2. Prepare the Nuts and Seeds
- In the same pan, add a little more ghee and lightly roast the chopped nuts and seeds until fragrant. Set aside.
3. Roast the Whole Wheat Flour
- In the same pan, add the remaining ghee and the whole wheat flour.
- Roast the flour on low to medium heat, stirring continuously, until it turns golden brown and releases a nutty aroma. This step is crucial for the flavor and texture of the Panjiri.

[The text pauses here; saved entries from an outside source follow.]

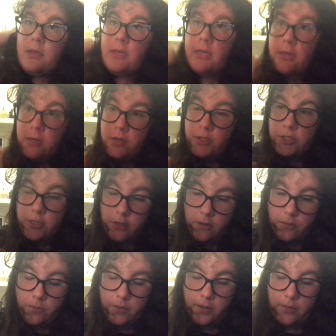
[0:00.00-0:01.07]
in a
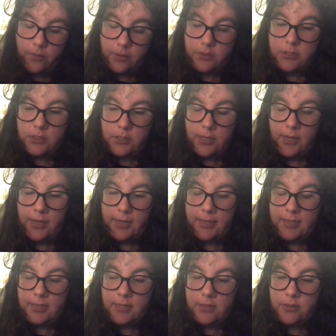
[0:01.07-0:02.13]
nutshell, what I want to
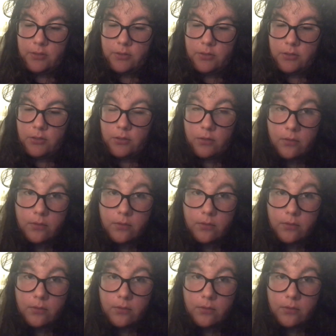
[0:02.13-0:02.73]
say is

4. Combine the Ingredients
- Once the flour is roasted, add the roasted edible gum, nuts, seeds, and spices (cardamom powder and nutmeg powder).
- Mix well to ensure even distribution of ingredients.
5. Sweeten the Panjiri
- Allow the mixture to cool slightly, then add the powdered sugar or shakkar.
- Mix thoroughly until the sugar is well incorporated.
6. Store and Serve
- Let the Panjiri cool completely before transferring it to an airtight container.
- Serve as a nutritious snack or dessert.
Tips for Perfect Panjiri
- Roast the Flour Slowly: Take your time to roast the flour evenly, as this forms the base of the dish.
- Adjust Sweetness: You can increase or decrease the amount of sugar based on your preference.
- Customize Nuts and Seeds: Feel free to add or substitute nuts and seeds based on availability and taste.
- Use Fresh Ingredients: Fresh ghee, nuts, and spices enhance the flavor and aroma of the Panjiri.
Health Benefits of Panjiri
Panjiri is not just delicious but also packed with health benefits:
- Energy Booster: The combination of ghee, nuts, and seeds provides a quick source of energy.
- Rich in Nutrients: Nuts and seeds are high in protein, healthy fats, and essential vitamins.
- Warming Properties: Ingredients like edible gum and fennel seeds are known for their warming effects, making Panjiri ideal for winter.
- Postpartum Recovery: Panjiri is often given to new mothers as it helps in recovery and boosts lactation.

Creative Variations
- Dry Fruit Panjiri: Add dried fruits like raisins, apricots, or figs for extra sweetness and texture.
- Sugar-Free Version: Use jaggery powder or coconut sugar as a healthier alternative to refined sugar.
- Gluten-Free Option: Replace whole wheat flour with gluten-free flour like almond flour or oat flour.
- Spiced Panjiri: Add a pinch of cinnamon or ginger powder for a spiced twist.
Serving Suggestions
- As a Snack: Enjoy a small bowl of Panjiri as a mid-day energy booster.
- Festive Treat: Serve during festivals like Lohri, Makar Sankranti, or Diwali.
- Postpartum Nutrition: Offer to new mothers as a nourishing and comforting snack.
- Dessert Option: Pair with a cup of warm milk or chai for a delightful dessert.
Conclusion
Dassana Amit’s Panjiri recipe is a beautiful blend of tradition, flavor, and nutrition. With its rich ingredients and detailed instructions, it’s a recipe that anyone can master and enjoy. Whether you’re celebrating a festival, recovering from childbirth, or simply craving a wholesome treat, this Panjiri is sure to satisfy. So, gather your ingredients, follow Dassana Amit’s expert guidance, and indulge in the warmth and sweetness of this timeless dish. Happy cooking!